◆ **WHAT THE TASK ASKS**:
Keep the wording of every entry exactly as it is while leaving the pictures out of your copy.

◆ **Dataset items**:

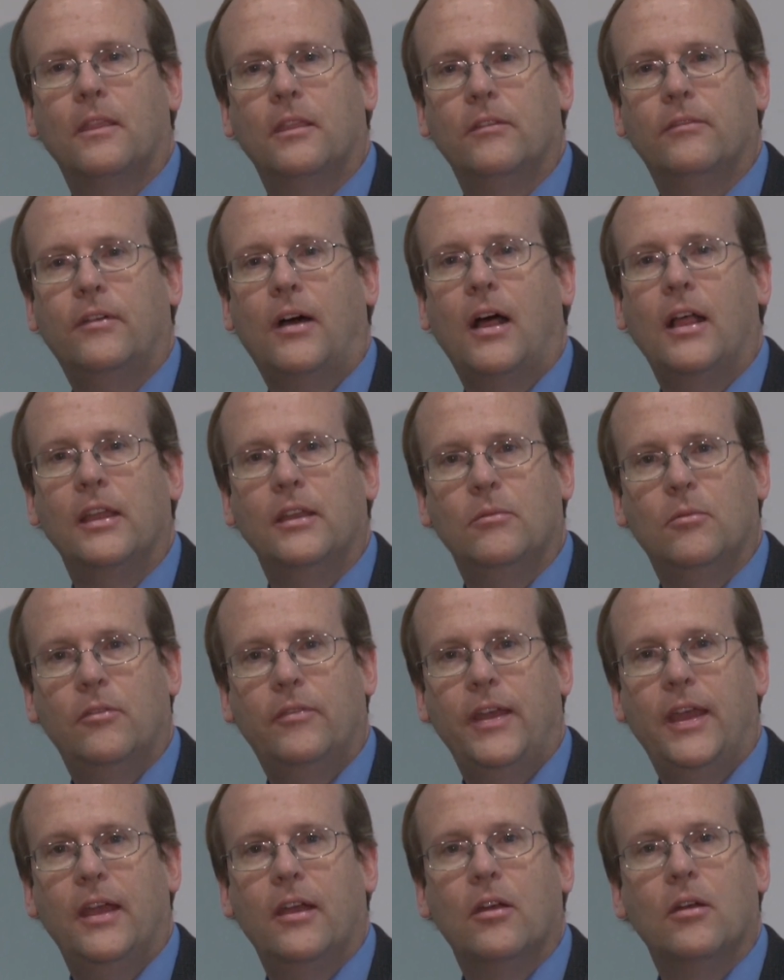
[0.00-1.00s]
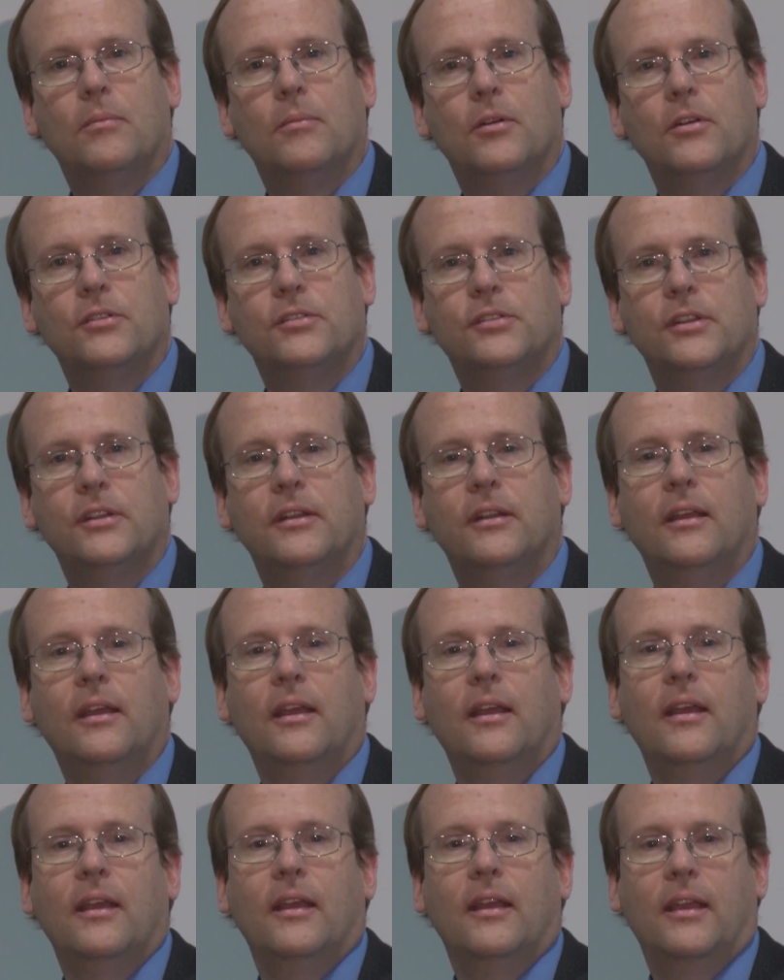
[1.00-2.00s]
the volume of air a person
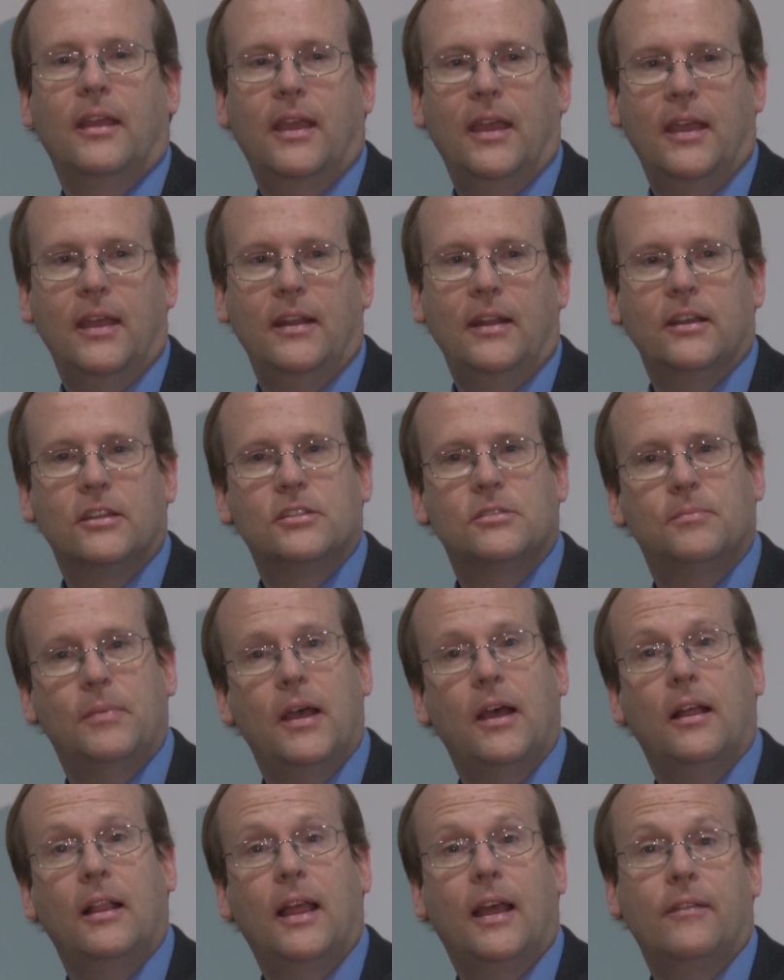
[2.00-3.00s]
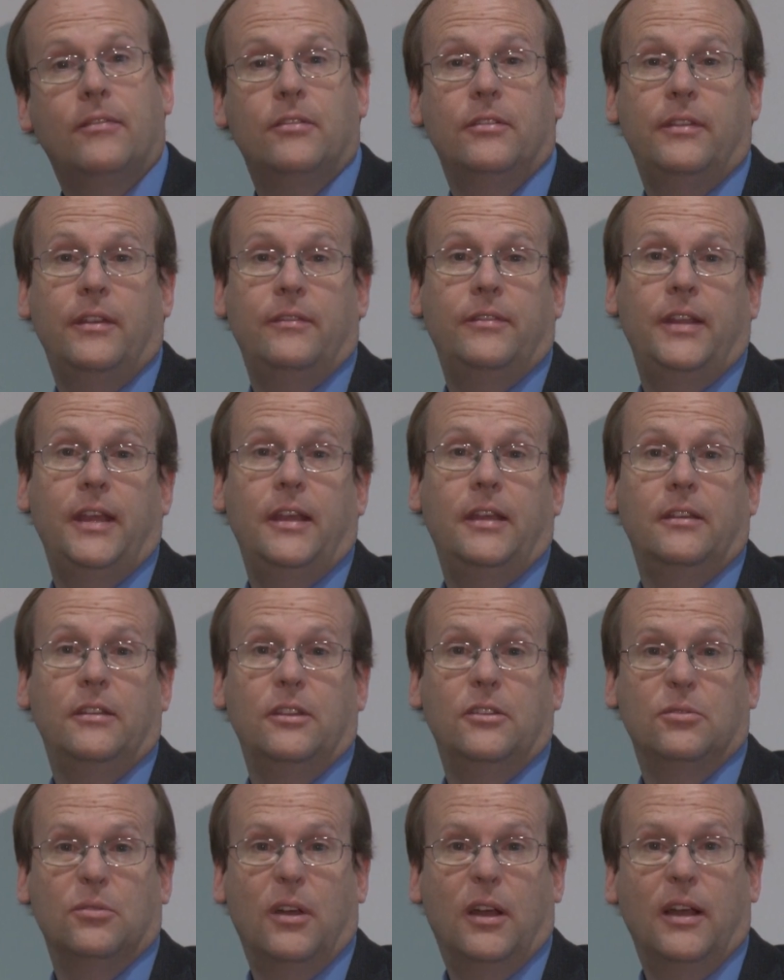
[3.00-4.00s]
can expel after they've taken
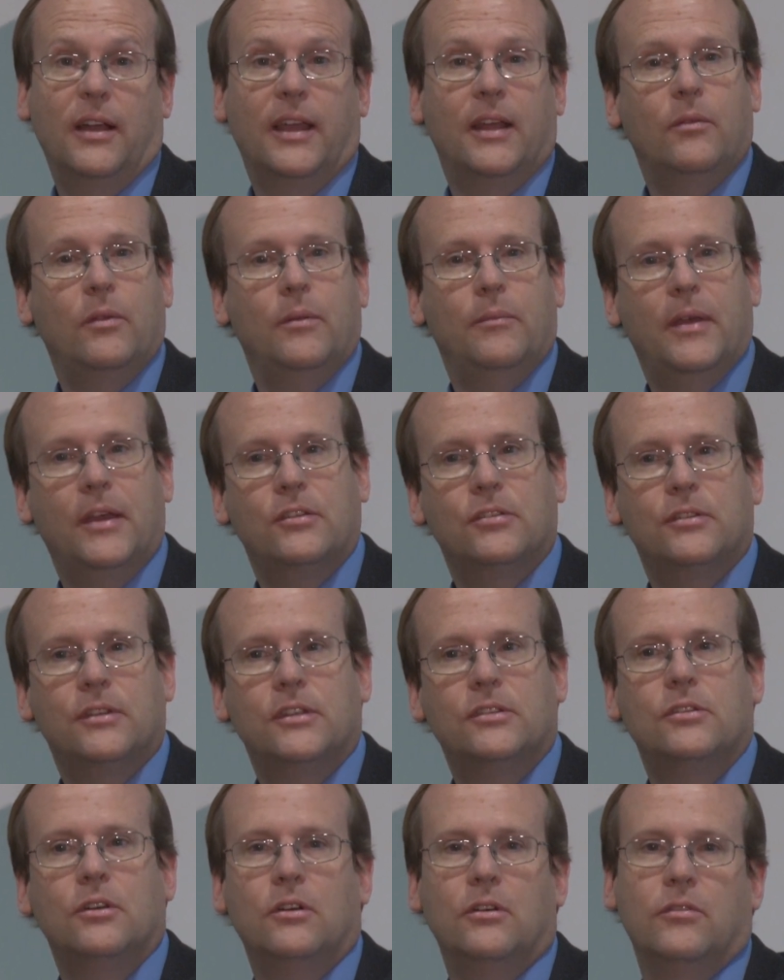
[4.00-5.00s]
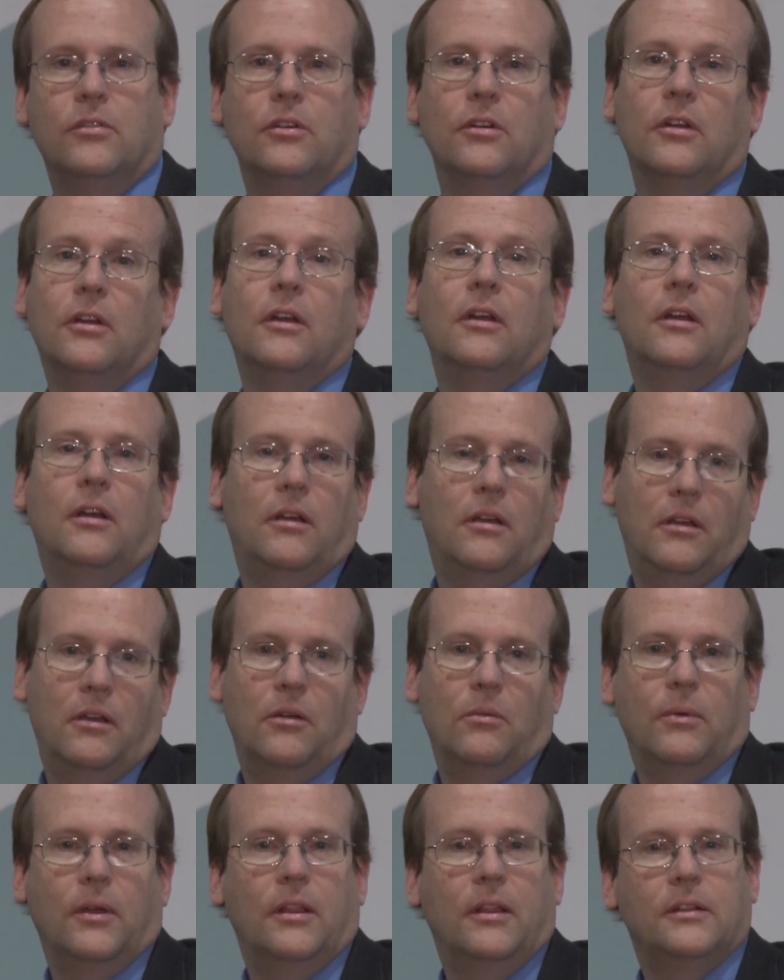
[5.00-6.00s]
the drug. And we measure this over
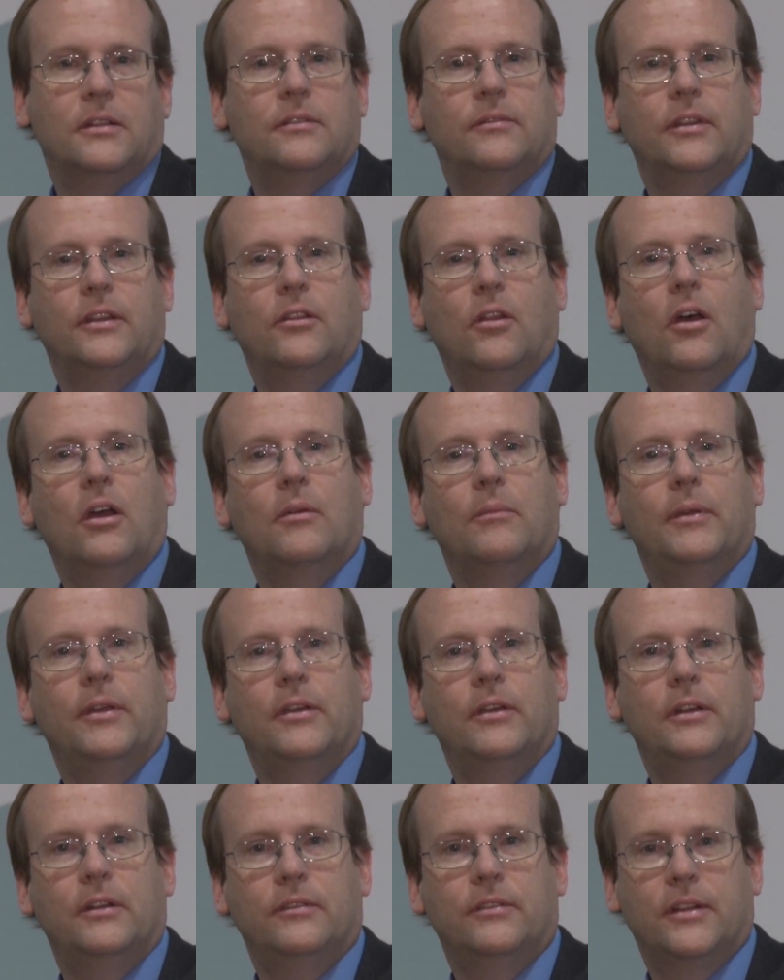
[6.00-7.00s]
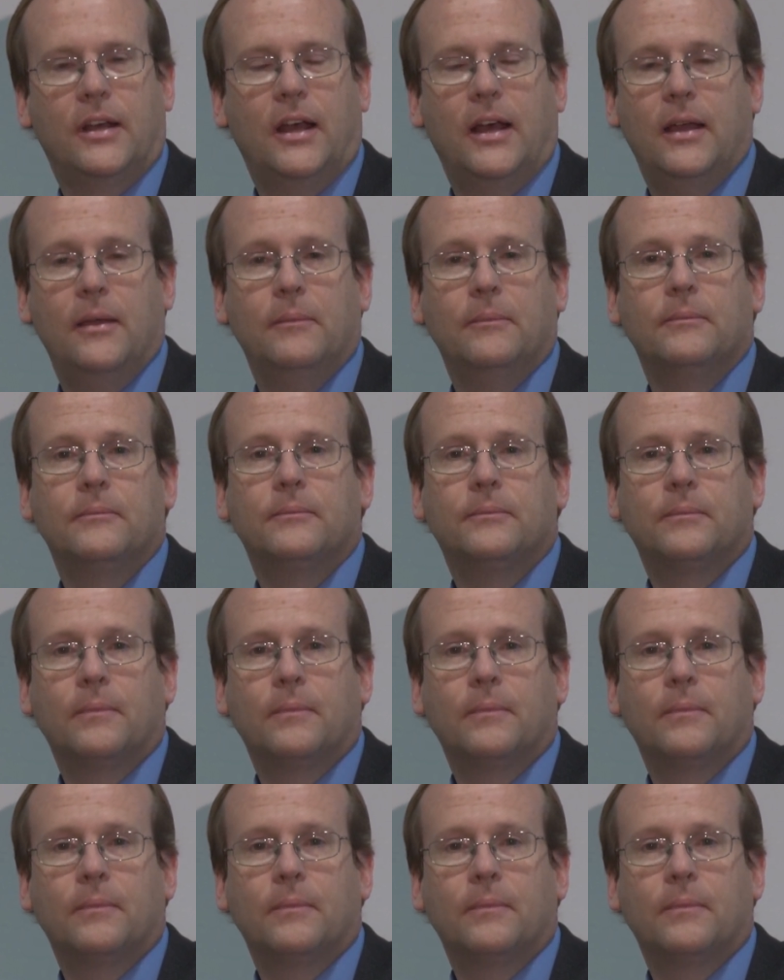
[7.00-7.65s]
a relatively long period of time.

◆ **YOUR SOLUTION**:
[0.00-1.00s]
[1.00-2.00s]
the volume of air a person
[2.00-3.00s]
[3.00-4.00s]
can expel after they've taken
[4.00-5.00s]
[5.00-6.00s]
the drug. And we measure this over
[6.00-7.00s]
[7.00-7.65s]
a relatively long period of time.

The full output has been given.